Psychological well-being
We will undertake an exploratory analysis of our psychological measures. The purpose will be to (i) inform decision-making about which will be our primary outcome in a subsequent trial and (ii) to inform the power calculation for a subsequent RCT. The following standardised psychological measures will be completed at each assessment.

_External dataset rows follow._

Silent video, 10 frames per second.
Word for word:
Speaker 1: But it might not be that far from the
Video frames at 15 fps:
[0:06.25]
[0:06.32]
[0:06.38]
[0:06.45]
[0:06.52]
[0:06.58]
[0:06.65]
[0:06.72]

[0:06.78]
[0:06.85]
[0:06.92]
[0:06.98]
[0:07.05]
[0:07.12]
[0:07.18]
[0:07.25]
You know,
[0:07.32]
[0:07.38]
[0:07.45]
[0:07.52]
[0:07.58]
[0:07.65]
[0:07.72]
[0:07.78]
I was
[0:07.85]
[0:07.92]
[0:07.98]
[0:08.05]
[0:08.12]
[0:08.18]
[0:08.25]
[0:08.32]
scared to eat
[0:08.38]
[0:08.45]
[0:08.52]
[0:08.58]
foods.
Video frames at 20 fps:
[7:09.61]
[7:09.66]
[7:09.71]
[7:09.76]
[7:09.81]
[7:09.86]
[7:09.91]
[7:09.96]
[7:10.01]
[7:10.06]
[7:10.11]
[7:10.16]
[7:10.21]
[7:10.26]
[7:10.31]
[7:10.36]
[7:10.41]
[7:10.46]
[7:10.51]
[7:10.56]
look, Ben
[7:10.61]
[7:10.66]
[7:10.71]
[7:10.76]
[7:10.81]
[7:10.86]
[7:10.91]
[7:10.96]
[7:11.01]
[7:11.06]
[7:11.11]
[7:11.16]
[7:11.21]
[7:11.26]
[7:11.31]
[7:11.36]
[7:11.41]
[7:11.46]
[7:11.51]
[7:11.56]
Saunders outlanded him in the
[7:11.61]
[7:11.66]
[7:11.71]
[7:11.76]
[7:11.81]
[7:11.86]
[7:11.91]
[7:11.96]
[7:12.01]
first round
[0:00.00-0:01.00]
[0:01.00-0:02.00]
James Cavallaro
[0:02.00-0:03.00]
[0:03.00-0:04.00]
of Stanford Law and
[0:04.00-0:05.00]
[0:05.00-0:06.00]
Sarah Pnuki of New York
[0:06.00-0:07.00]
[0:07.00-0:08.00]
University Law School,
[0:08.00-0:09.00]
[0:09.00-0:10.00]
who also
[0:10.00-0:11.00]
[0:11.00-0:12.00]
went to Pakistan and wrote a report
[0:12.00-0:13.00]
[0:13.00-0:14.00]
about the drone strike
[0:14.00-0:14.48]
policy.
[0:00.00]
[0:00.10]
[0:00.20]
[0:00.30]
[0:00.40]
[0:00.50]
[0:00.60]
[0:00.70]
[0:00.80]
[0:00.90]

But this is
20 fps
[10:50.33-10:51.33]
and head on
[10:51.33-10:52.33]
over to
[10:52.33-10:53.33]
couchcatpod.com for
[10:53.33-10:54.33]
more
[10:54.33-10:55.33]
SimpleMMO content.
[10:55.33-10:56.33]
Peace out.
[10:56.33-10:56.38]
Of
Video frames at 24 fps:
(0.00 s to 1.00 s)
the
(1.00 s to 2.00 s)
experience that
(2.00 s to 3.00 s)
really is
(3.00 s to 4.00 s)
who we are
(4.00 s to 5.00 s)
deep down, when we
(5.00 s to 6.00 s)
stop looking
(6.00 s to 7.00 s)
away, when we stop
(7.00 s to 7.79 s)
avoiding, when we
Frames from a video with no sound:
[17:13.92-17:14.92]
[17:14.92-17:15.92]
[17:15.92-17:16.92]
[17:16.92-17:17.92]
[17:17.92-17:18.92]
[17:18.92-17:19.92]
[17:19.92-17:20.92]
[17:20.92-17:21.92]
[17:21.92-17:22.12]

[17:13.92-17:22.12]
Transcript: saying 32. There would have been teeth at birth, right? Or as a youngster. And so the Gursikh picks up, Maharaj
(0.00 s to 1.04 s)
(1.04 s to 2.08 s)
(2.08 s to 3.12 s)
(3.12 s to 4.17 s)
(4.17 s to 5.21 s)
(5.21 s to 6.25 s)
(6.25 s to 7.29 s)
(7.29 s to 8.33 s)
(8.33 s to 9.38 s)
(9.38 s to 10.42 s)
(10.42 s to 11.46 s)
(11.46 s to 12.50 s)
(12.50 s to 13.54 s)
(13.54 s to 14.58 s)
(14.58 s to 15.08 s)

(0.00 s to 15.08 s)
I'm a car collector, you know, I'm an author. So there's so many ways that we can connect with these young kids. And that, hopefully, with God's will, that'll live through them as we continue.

Symptoms of depression and anxiety
We will use the Revised Child Anxiety and Depression Scale-30 (RCADS-30) [43] to measure symptoms of depression and anxiety. The 30-item measure asks participants to rate their responses on a 4-point Likert scale from ‘never’ to ‘often’. The measure has good psychometric properties, and amongst a South African sample of adolescents, the 10-item depression subscale showed good internal consistency (alpha coefficient = 0.86) [44].
Happiness and well-being
We will use the happiness and well-being measure developed as part of the PACES trial [45]. The 7-item, visual analogue scale measures happiness about the school, appearance, family, friends, home, health, and life in general.
Emotion regulation
We will use the 10-item Emotion Regulation Questionnaire for Children and Adolescents (ERQ-CA [46];) to measure emotion regulation strategies of cognitive reappraisal (6 items) and expressive suppression (4 items). The measure has sound internal consistency and shows stability over 12 months.
Bullying
We will use the 2-item Olweus Bully/Victim Questionnaire-Modified [47]. Response options are given on a 5-point rating scale (0 not at all, 1 = once or twice, 2 = two or three times a month, 3 = about once a week, 4 = several times a week). The measure has 9 items; however, we will only use two. We use the two items used as part of the PACES trial [45] in which children are asked about how often they have been bullied, and how often they have taken part in bullying other children.
Self-esteem
We will use the 10-item Rosenberg self-esteem scale [48]. Rosenberg’s Self-Esteem Scale is the standard measure of self-esteem in psychological research. The scale provides a short, straightforward, and convenient method for measuring global self-esteem. Items are measured on a 4-point rating scale from 1 (strongly agree) to 4 (strongly disagree).
Goal setting
We will use the 5-item goal setting scale [49]. Reliability analyses yielded an alpha of 0.68 for this scale.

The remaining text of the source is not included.